A new Canstar survey* of 1,094 Australian adults has revealed a whopping 69% of respondents (equivalent to around 13.8 million people) intend to book a domestic or international holiday – or both – once international borders fully reopen.
Restrictions are set to lift once 70-80% of the eligible population is vaccinated, meaning fully vaccinated Australian residents and citizens will be able to leave on holiday or to reunite with loved ones.
And it seems Australians aren’t planning to waste much time before making travel plans, with 7% of respondents in Canstar’s survey intending to book internationally and a further 10% domestically as soon as borders reopen. Another 11% plan to book an overseas trip within six months, and 16% a local one within that time.
A small number of Australians (6%) plan to book both an international and domestic holiday following border reopenings, either immediately or within the foreseeable future.
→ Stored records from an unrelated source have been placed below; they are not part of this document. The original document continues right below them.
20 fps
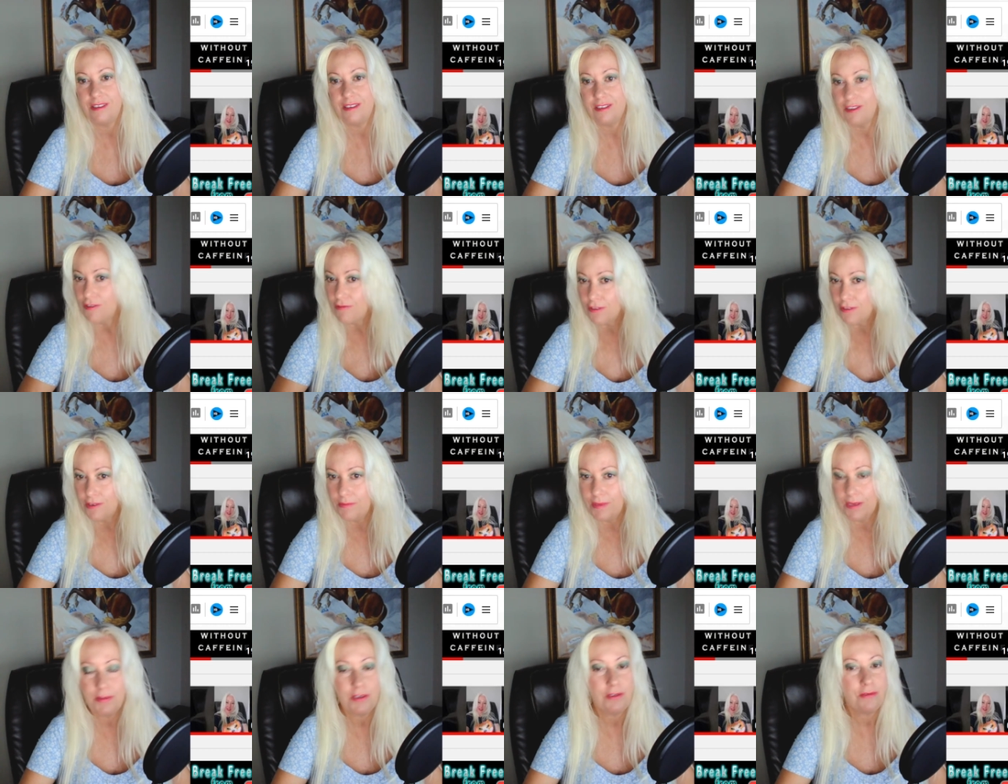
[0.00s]
Go for it.
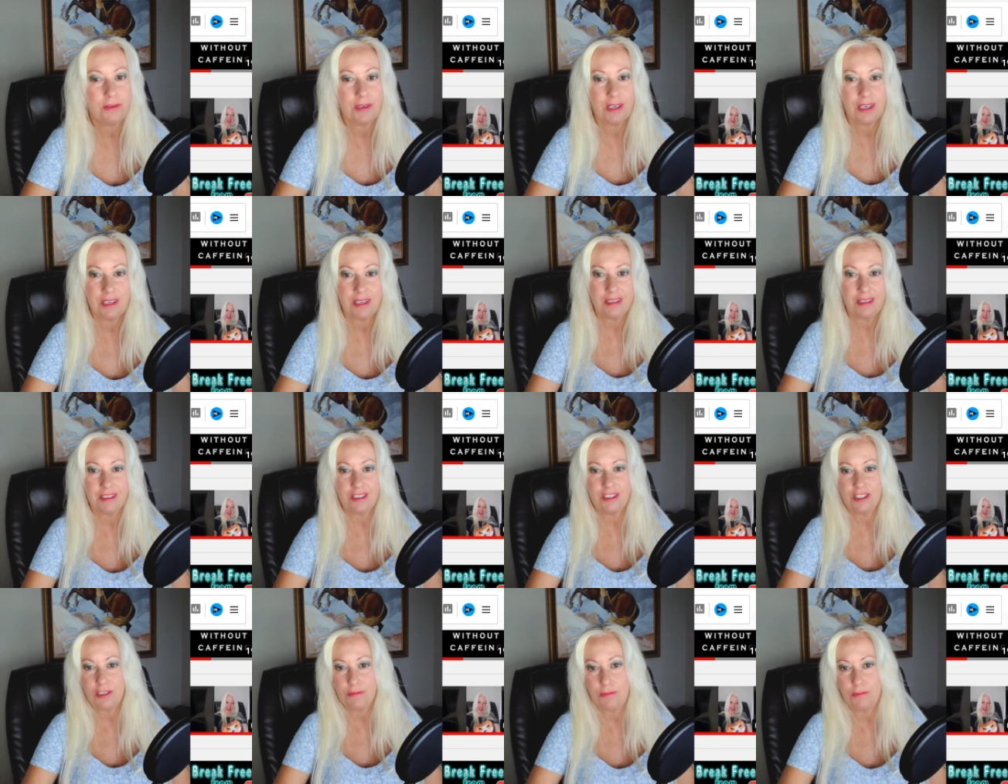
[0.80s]
Maybe you want to hit the
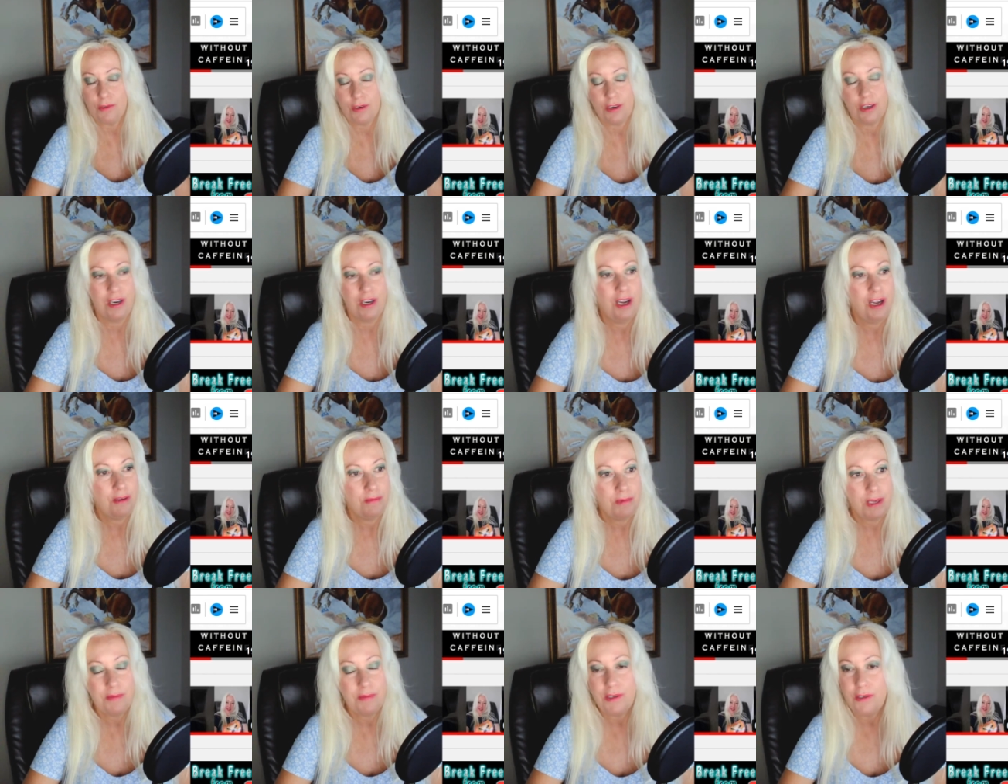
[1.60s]
gym more.
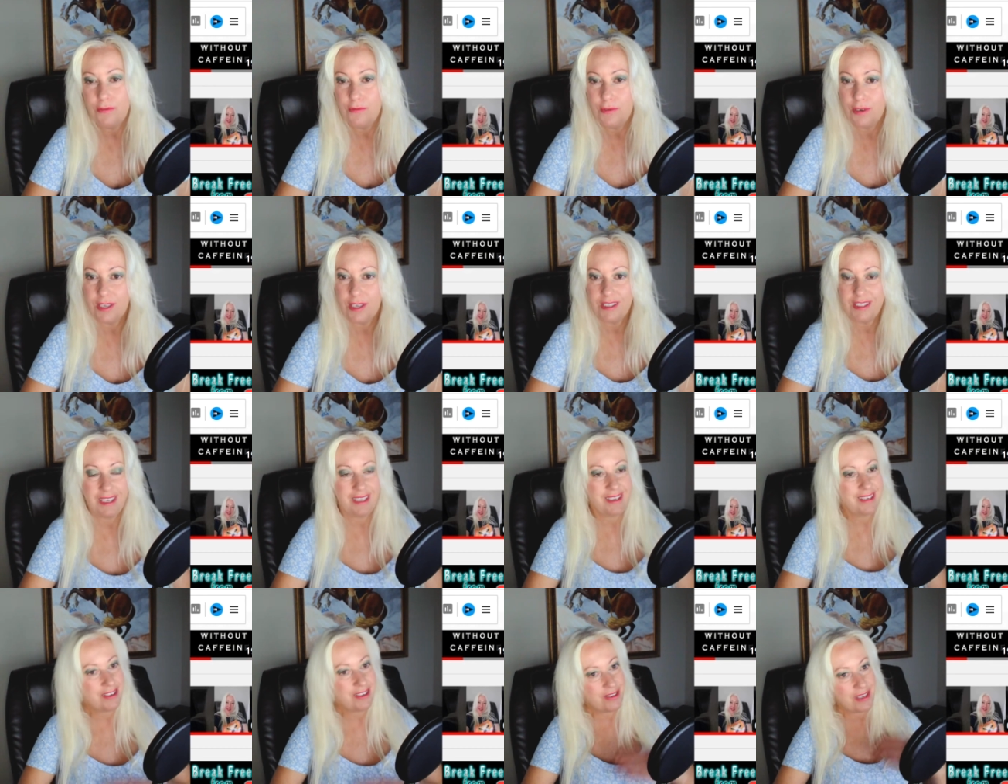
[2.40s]
Maybe you want to say,
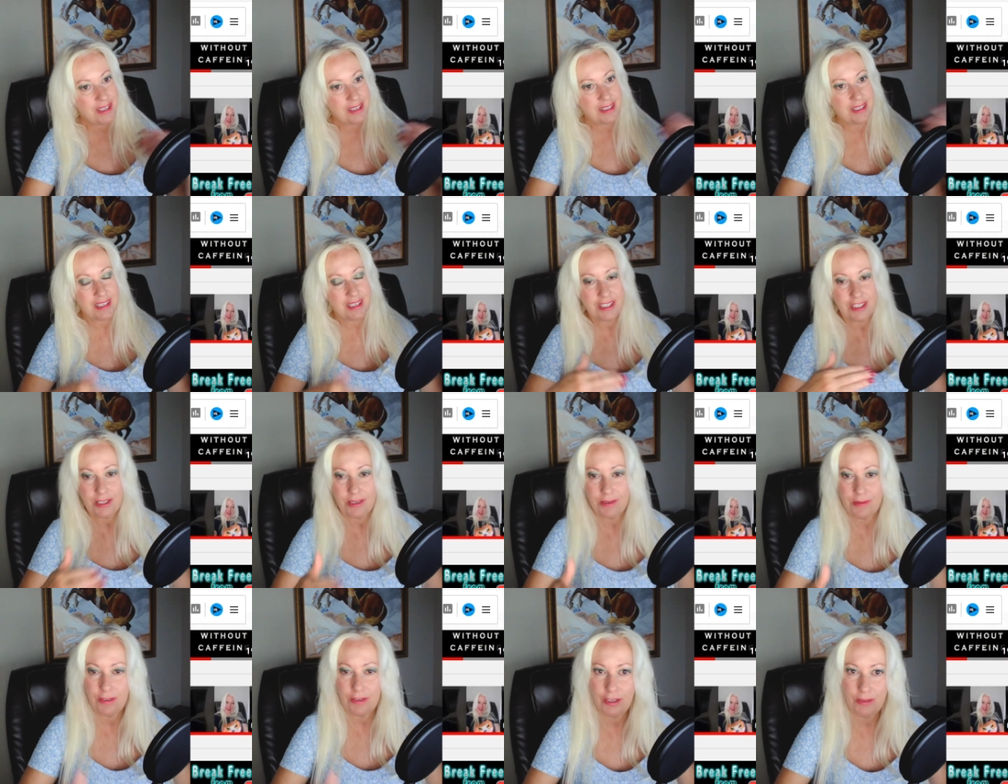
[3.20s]
you know what, next
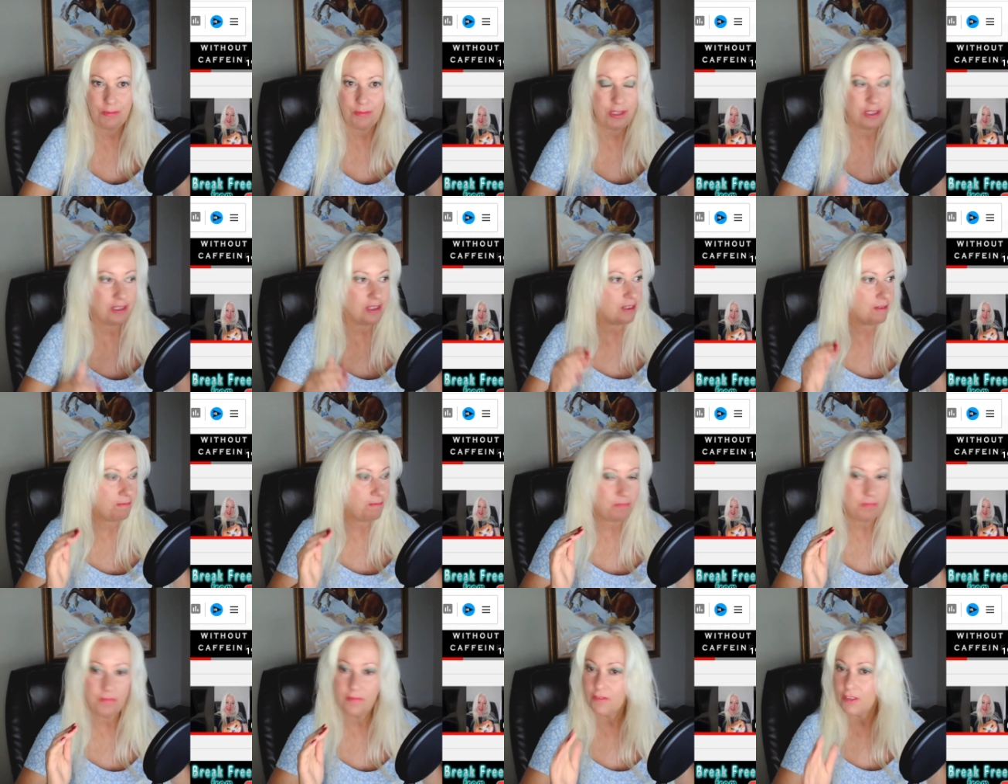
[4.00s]
year I'm going to be
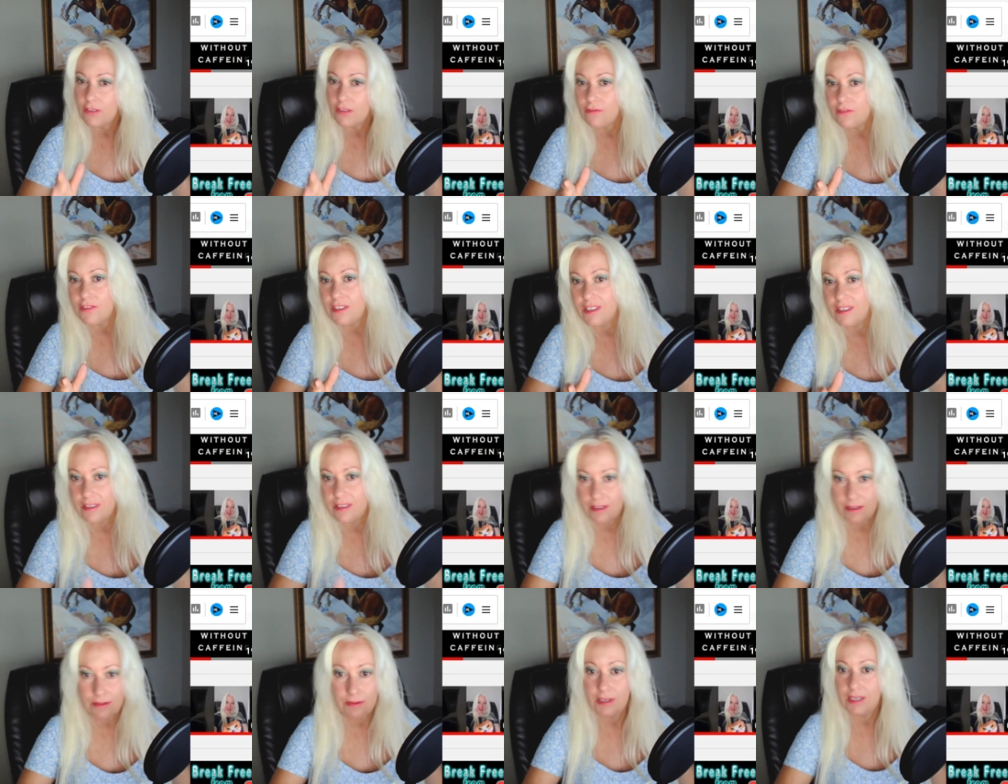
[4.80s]
50
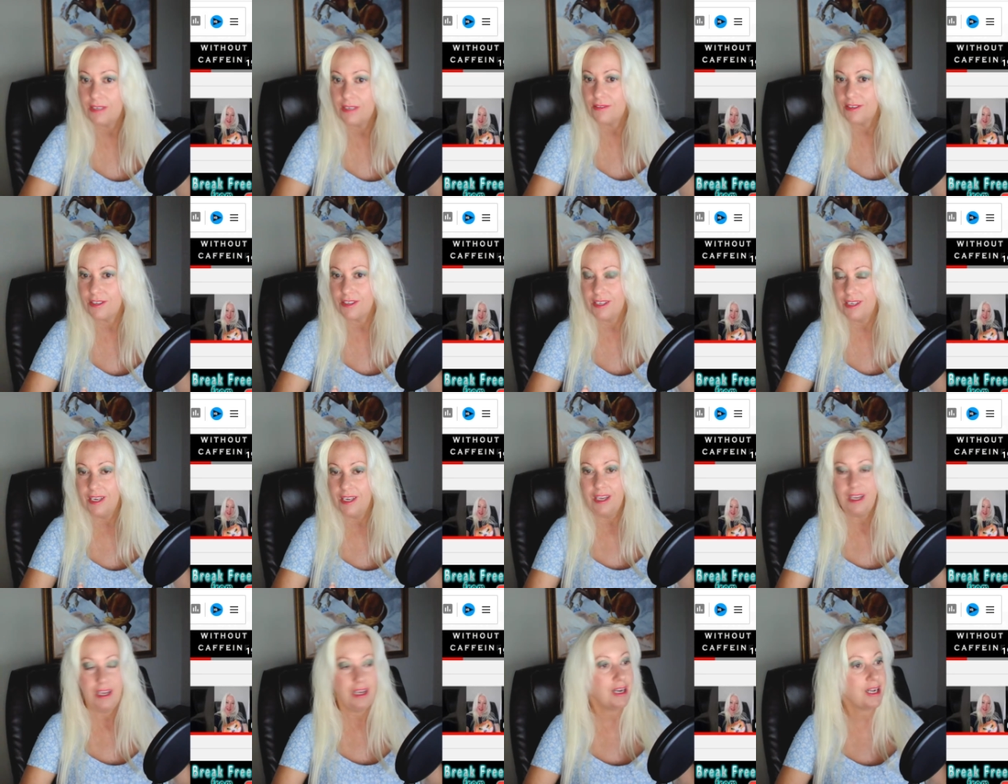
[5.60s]
or whatever,
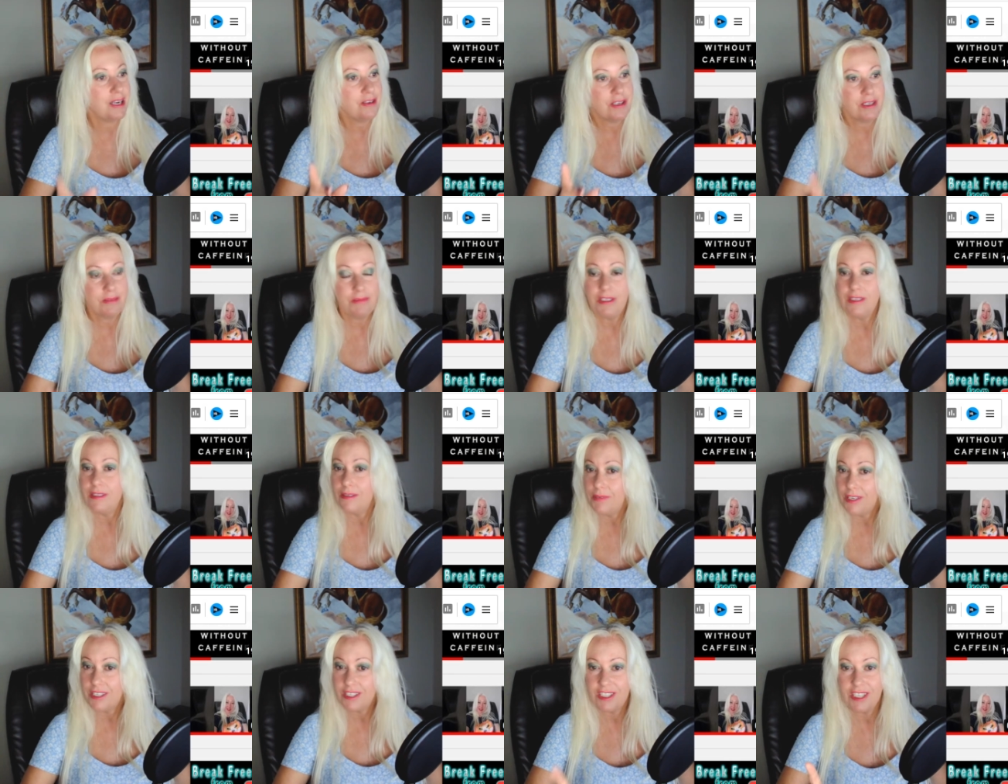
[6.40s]
and I want to be in
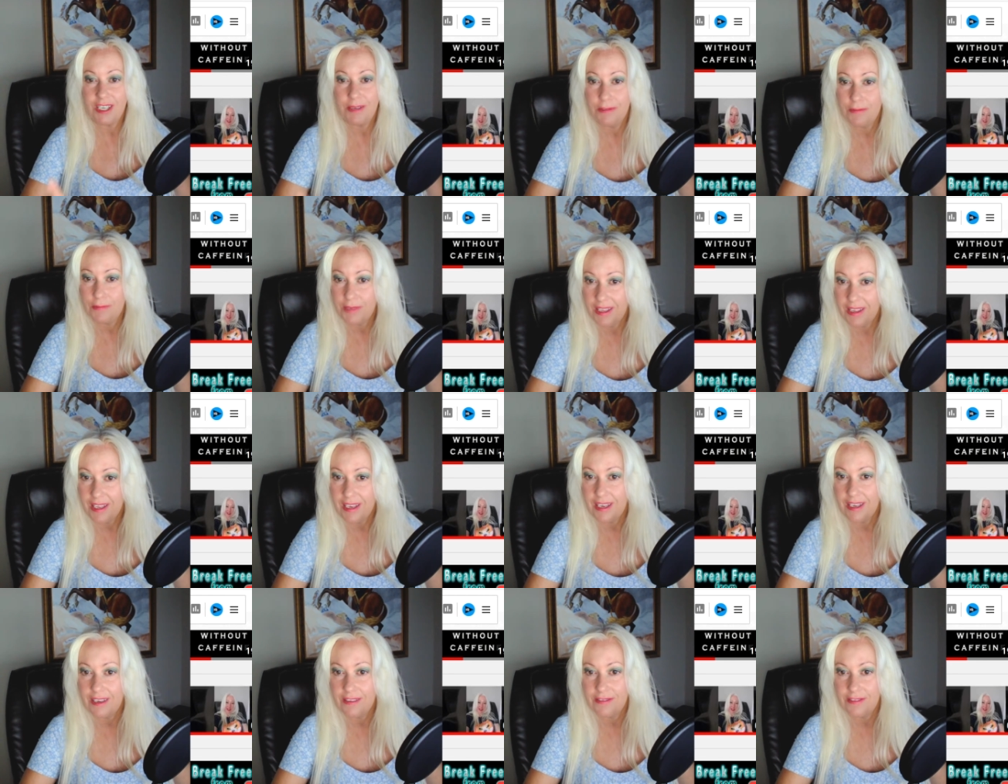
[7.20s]
the best shape of my
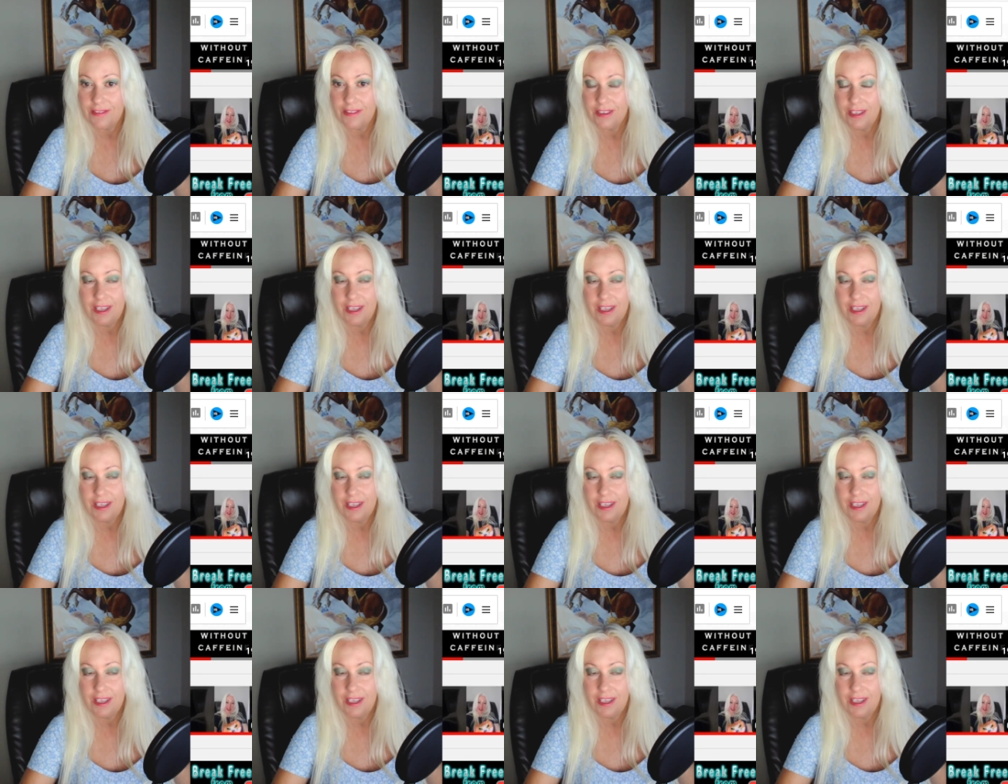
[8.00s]
life,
Canstar finance expert Steve Mickenbecker said many Australians had been forced to put their travel plans on hold or cancel them altogether during the period of fluctuating border restrictions over the past 18 months.
“Limited opportunities to spend during lockdowns means some Australians have squirrelled away a stockpile of savings, so we’ll likely see a wave of travel-related spending once domestic and international borders reopen,” Mr Mickenbecker said.
“We’re already seeing a swathe of deals emerging to incentivise travel for fully vaccinated tourists, including discounts on airfares, accommodation, and holiday packages, which should breathe some much-needed life back into the tourism industry.”
But not everyone has been bitten by the travel bug. Canstar’s research found 31% of Australians surveyed have no intention of booking a trip once borders reopen.
Of those who aren’t planning a holiday in the near future, over a quarter (26%) can’t afford it, while 16% don’t have an interest in travel. Other reasons include a fear of catching COVID-19 while travelling (14%), other financial priorities (13%) and worries about potential future border closures (13%).
“Throughout the pandemic, borders have often snapped shut with very little notice, leaving thousands of people in the lurch, so it’s understandable there’s some hesitancy around booking a trip for this reason,” said Mr Mickenbecker.
He said it would also be interesting to see how travel insurance will work in the coming months, as insurers enter the uncharted waters of providing cover for those who can freely travel to other countries during a pandemic.
There’s also the issue of whether a person’s vaccine status will impact the policies they can access and the premiums they are charged.
“Throughout the COVID-19 pandemic, insurers have withdrawn international travel insurance from sale, amended policies to preclude or restrict COVID-related claims, or relied on blanket pandemic exclusions. Most policies, even domestic ones, are likely to have changed from their pre-COVID form,” Mr Mickenbecker said.
“To avoid being stung on holidays, travellers should check their travel insurance policy before setting out to ensure it includes cover for COVID-19 and other pandemics, and whether this is for all of their related medical, cancellation and interruption of travel costs.”
Of the 45 travel insurance providers on Canstar’s database currently accepting new applications, 28 currently do not provide any cover for COVID-19 related claims, as we revealed in our list of travel insurance providers offering some form of COVID-19 cover.
*Survey of 1,094 Australians aged 18+. Commissioned by Canstar and conducted online via Qualtrics in September 2021. Results rounded to the nearest whole percentage point.